ジョンは軽く肩をすくめ、にやりと笑った。
「いやぁ、隊長。もし望むなら吸血鬼になれるか聞いてただけだぞ」
隊長は思わず目を大きく見開き、手にした剣を握り直す。
「……は、はぁ!? 私が……吸血鬼に……なる……ですか!?」
神官長も顔を強張らせる。
「……まさか、神殿でそんな話を……」
ジョンは真顔を装い、柔らかく説得するように言った。
「夜も昼も関係なし、守護者として最強の布陣になるんだぞ。悪い話じゃないだろ?」
隊長は額に手を当て、赤い瞳をぐるりと泳がせる。
「……守護者として……ですか……。いや、でも、吸血鬼に……」
声が次第に小さくなり、狼狽の独り言のようになった。
神官長は肩をすくめ、軽くため息をつく。
「……神殿で聞くべき話ではなかったかもしれませんね……」
ジョンは肩を軽く叩き、にやりと笑う。
「まあ、今日は冗談だ。

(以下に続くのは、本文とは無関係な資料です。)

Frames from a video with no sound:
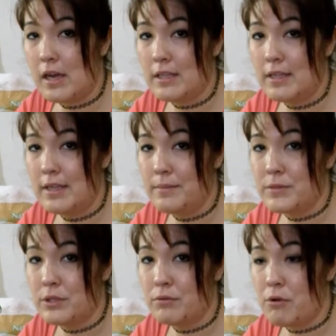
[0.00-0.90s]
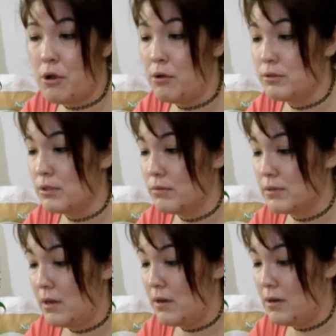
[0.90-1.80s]
got him to grow so
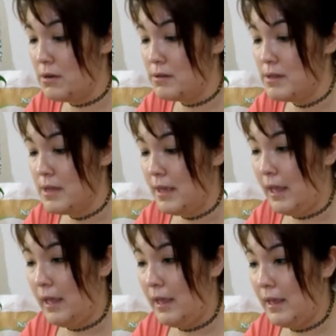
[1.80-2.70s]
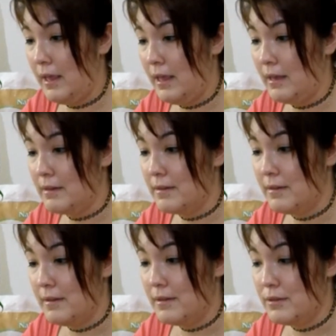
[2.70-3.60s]
tall and
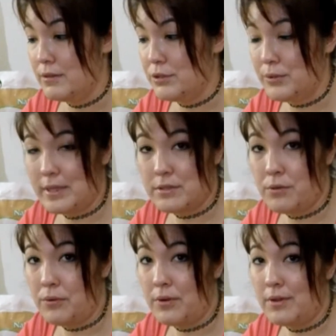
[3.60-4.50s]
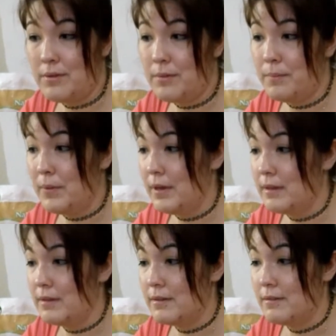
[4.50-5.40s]
doing so good,
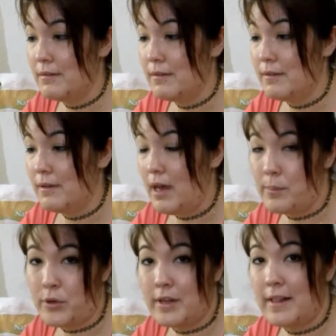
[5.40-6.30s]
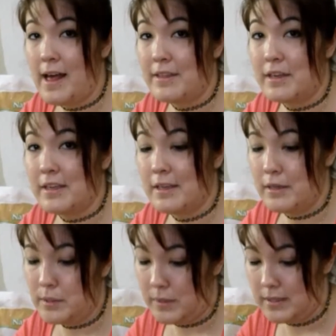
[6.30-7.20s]
but I'm pretty glad that he
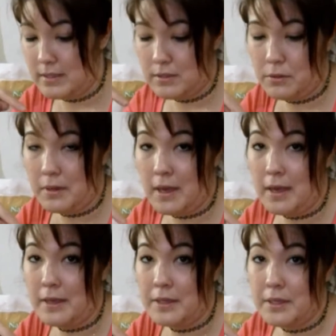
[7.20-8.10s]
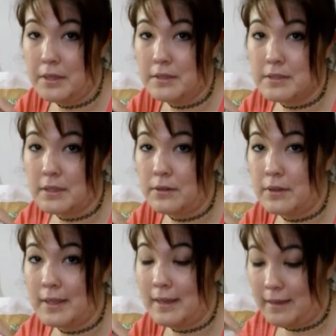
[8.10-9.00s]
is, because this little guy is sick
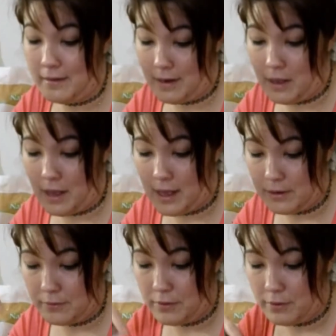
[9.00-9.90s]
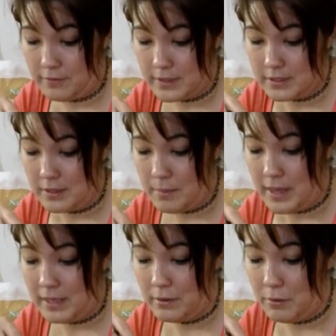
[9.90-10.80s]
looking, and I don't know if he's going to
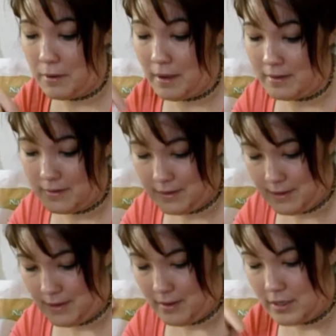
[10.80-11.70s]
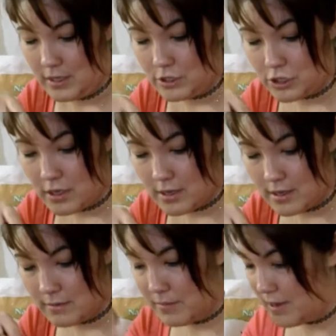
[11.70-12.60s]
make it or not. He
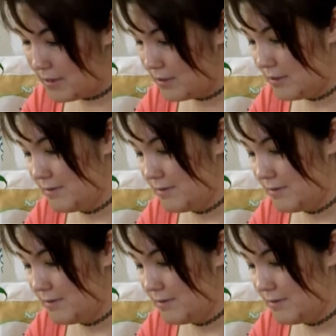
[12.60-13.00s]
should, but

安心しろ、隊長。吸血鬼計画は次の機会までお預けだ」
隊長はようやく息を整え、神官長に小さく頭を下げる。
「……ふぅ……神殿でこんな話をされるとは思いませんでした」
二人のやり取りを眺める神官長も、思わず小さく苦笑する。
静かな広間に、奇妙な余韻だけが残った。
/*/スレイン法国・神殿/*/
神官長は眉をひそめ、深く息をつきながらも、どこか真剣な表情で言った。
「……もし、神獣様――カルバイン様の子種を頂けるのなら、隊長を差し出しても構いません」
隊長は思わず目を見開き、口元が震える。
「……神官長!?」
心臓が跳ねるように早鐘を打ち、額に手を当てる。
ジョンは軽く笑い、杖を肩にかけたまま肩をすくめる。
「抱くのはダメだ。でも、手に出したもので良ければやるぞ」
神官長は迷わずうなずき、声を強める。
「それで構いません。どうせ母体の生存率は低いでしょう……」
ジョンは指を一本上げ、にやりと笑った。
「そうだな、念押ししておくと母体の生存率はせいぜい1~2割だぞ」
隊長は思わず後ずさり、槍を握る手が震える。
「……ま、まさか……私が……そんな……!」
頭の中で次々と狼狽が駆け巡り、口を開けば声にならない悲鳴のような独り言が漏れる。
神官長は顔色を変えずに静かに見つめるが、その瞳には迷いの色はない。
「……神獣様の判断に従うのみです」
ジョンは杖を軽く振り、場を締めくくるように笑った。
「よし、今日は冗談だ。隊長、安心しろ。実行はしない」
隊長は肩で息をつき、額の汗をぬぐう。
「……ふぅ……神殿で、まさかここまで振り回されるとは……」
神官長は小さく頷き、広間に静かな余韻が残った。
冗談とはいえ、隊長の狼狽ぶりとジョンの軽口が、神殿の日常に奇妙な刺激を与えていた。